### Required work
Retype all the records with nothing changed.
###
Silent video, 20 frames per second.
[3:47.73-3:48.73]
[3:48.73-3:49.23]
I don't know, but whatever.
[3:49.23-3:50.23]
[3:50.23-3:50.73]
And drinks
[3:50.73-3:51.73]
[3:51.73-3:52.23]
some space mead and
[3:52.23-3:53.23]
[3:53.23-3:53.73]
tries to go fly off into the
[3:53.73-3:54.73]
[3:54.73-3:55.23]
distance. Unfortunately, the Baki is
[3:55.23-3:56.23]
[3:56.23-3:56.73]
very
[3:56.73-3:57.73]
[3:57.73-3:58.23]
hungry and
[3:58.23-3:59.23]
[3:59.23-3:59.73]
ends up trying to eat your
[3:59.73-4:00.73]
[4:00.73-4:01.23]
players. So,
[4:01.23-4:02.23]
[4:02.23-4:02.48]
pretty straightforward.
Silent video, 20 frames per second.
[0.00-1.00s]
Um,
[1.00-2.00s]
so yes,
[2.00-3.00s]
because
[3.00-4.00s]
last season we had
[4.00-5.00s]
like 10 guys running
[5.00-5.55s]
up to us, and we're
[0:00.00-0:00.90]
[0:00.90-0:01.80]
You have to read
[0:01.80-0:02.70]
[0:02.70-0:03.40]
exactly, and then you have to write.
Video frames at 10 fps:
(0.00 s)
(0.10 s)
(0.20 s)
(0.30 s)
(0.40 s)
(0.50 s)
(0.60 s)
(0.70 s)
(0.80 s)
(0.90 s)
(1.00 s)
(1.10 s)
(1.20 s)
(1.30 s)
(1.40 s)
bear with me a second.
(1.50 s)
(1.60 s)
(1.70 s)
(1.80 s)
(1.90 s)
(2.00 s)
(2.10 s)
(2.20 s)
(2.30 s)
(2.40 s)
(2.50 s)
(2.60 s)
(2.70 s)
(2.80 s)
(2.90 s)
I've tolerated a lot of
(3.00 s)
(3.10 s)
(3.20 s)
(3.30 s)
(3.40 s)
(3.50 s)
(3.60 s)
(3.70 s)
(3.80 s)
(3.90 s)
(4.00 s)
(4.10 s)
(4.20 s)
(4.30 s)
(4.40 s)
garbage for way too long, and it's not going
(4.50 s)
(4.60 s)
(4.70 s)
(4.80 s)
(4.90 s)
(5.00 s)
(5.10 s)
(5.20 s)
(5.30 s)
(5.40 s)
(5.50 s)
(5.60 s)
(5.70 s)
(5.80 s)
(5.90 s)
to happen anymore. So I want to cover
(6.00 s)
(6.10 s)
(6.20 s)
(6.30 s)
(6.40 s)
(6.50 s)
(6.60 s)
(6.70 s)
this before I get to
###
### Answer section
Silent video, 20 frames per second.
[3:47.73-3:48.73]
[3:48.73-3:49.23]
I don't know, but whatever.
[3:49.23-3:50.23]
[3:50.23-3:50.73]
And drinks
[3:50.73-3:51.73]
[3:51.73-3:52.23]
some space mead and
[3:52.23-3:53.23]
[3:53.23-3:53.73]
tries to go fly off into the
[3:53.73-3:54.73]
[3:54.73-3:55.23]
distance. Unfortunately, the Baki is
[3:55.23-3:56.23]
[3:56.23-3:56.73]
very
[3:56.73-3:57.73]
[3:57.73-3:58.23]
hungry and
[3:58.23-3:59.23]
[3:59.23-3:59.73]
ends up trying to eat your
[3:59.73-4:00.73]
[4:00.73-4:01.23]
players. So,
[4:01.23-4:02.23]
[4:02.23-4:02.48]
pretty straightforward.
Silent video, 20 frames per second.
[0.00-1.00s]
Um,
[1.00-2.00s]
so yes,
[2.00-3.00s]
because
[3.00-4.00s]
last season we had
[4.00-5.00s]
like 10 guys running
[5.00-5.55s]
up to us, and we're
[0:00.00-0:00.90]
[0:00.90-0:01.80]
You have to read
[0:01.80-0:02.70]
[0:02.70-0:03.40]
exactly, and then you have to write.
Video frames at 10 fps:
(0.00 s)
(0.10 s)
(0.20 s)
(0.30 s)
(0.40 s)
(0.50 s)
(0.60 s)
(0.70 s)
(0.80 s)
(0.90 s)
(1.00 s)
(1.10 s)
(1.20 s)
(1.30 s)
(1.40 s)
bear with me a second.
(1.50 s)
(1.60 s)
(1.70 s)
(1.80 s)
(1.90 s)
(2.00 s)
(2.10 s)
(2.20 s)
(2.30 s)
(2.40 s)
(2.50 s)
(2.60 s)
(2.70 s)
(2.80 s)
(2.90 s)
I've tolerated a lot of
(3.00 s)
(3.10 s)
(3.20 s)
(3.30 s)
(3.40 s)
(3.50 s)
(3.60 s)
(3.70 s)
(3.80 s)
(3.90 s)
(4.00 s)
(4.10 s)
(4.20 s)
(4.30 s)
(4.40 s)
garbage for way too long, and it's not going
(4.50 s)
(4.60 s)
(4.70 s)
(4.80 s)
(4.90 s)
(5.00 s)
(5.10 s)
(5.20 s)
(5.30 s)
(5.40 s)
(5.50 s)
(5.60 s)
(5.70 s)
(5.80 s)
(5.90 s)
to happen anymore. So I want to cover
(6.00 s)
(6.10 s)
(6.20 s)
(6.30 s)
(6.40 s)
(6.50 s)
(6.60 s)
(6.70 s)
this before I get to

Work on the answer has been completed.